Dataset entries
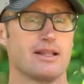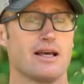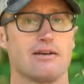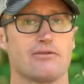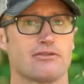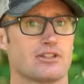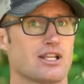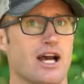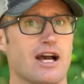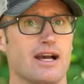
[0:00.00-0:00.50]

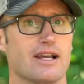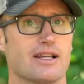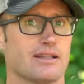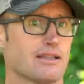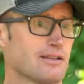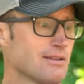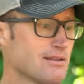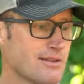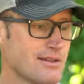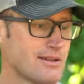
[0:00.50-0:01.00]
left
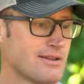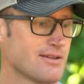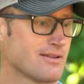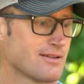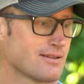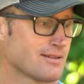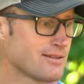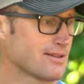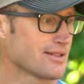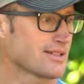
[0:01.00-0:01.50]
eye
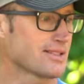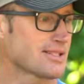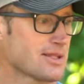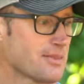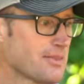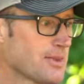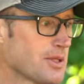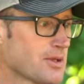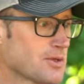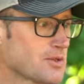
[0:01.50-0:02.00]
on
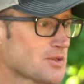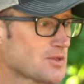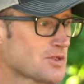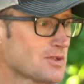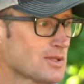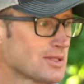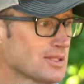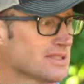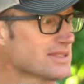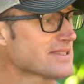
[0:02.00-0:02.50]
some of those
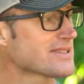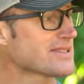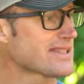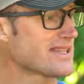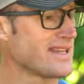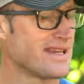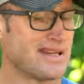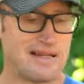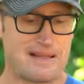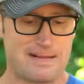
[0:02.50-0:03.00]

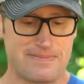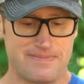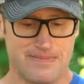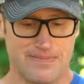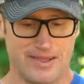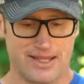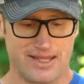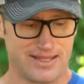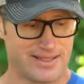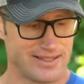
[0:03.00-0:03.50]
drills.
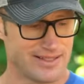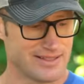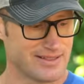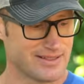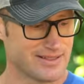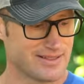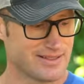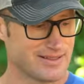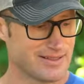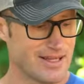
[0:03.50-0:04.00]

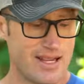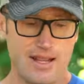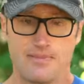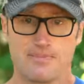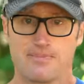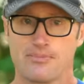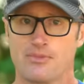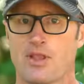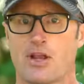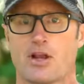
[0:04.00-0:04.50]
And yeah,
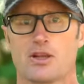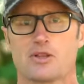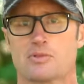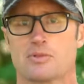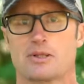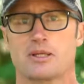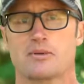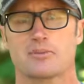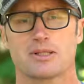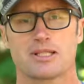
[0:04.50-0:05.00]
I was
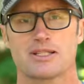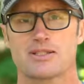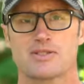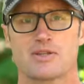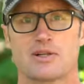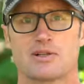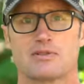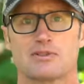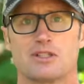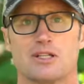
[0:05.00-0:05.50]
pretty
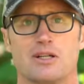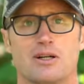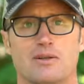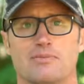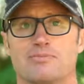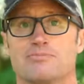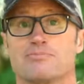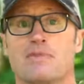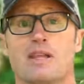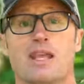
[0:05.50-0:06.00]
pleased overall.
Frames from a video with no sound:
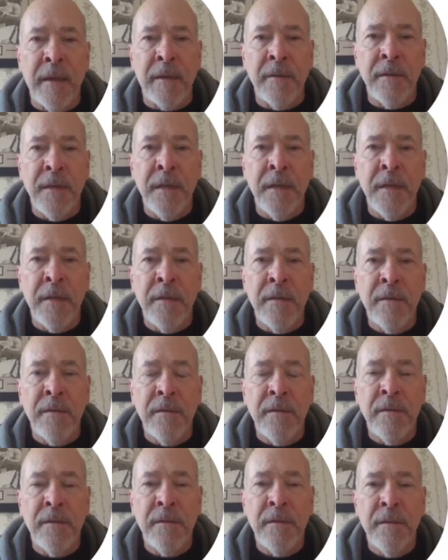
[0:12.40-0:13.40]
Act 8,
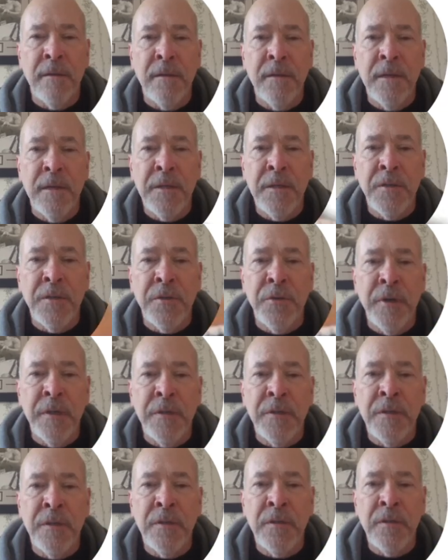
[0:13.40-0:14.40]

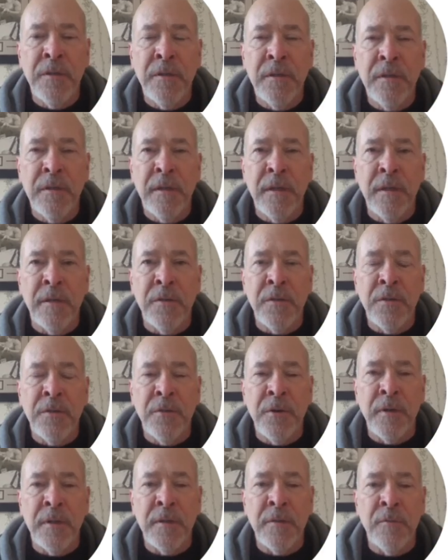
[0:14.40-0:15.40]
hysteresis and
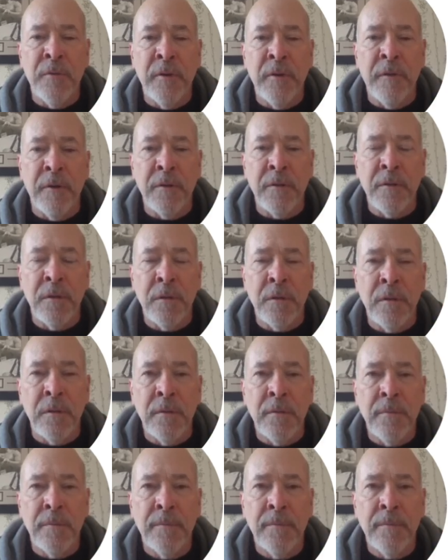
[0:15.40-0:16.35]
stress reversal.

-- Task brief --
The copy should start at the line that contains "[0:04.00-0:04.50]", end at the last line of the entries above, and match each line exactly, with pictures dropped.

-- Task result --
[0:04.00-0:04.50]
And yeah,
[0:04.50-0:05.00]
I was
[0:05.00-0:05.50]
pretty
[0:05.50-0:06.00]
pleased overall.
Frames from a video with no sound:
[0:12.40-0:13.40]
Act 8,
[0:13.40-0:14.40]

[0:14.40-0:15.40]
hysteresis and
[0:15.40-0:16.35]
stress reversal.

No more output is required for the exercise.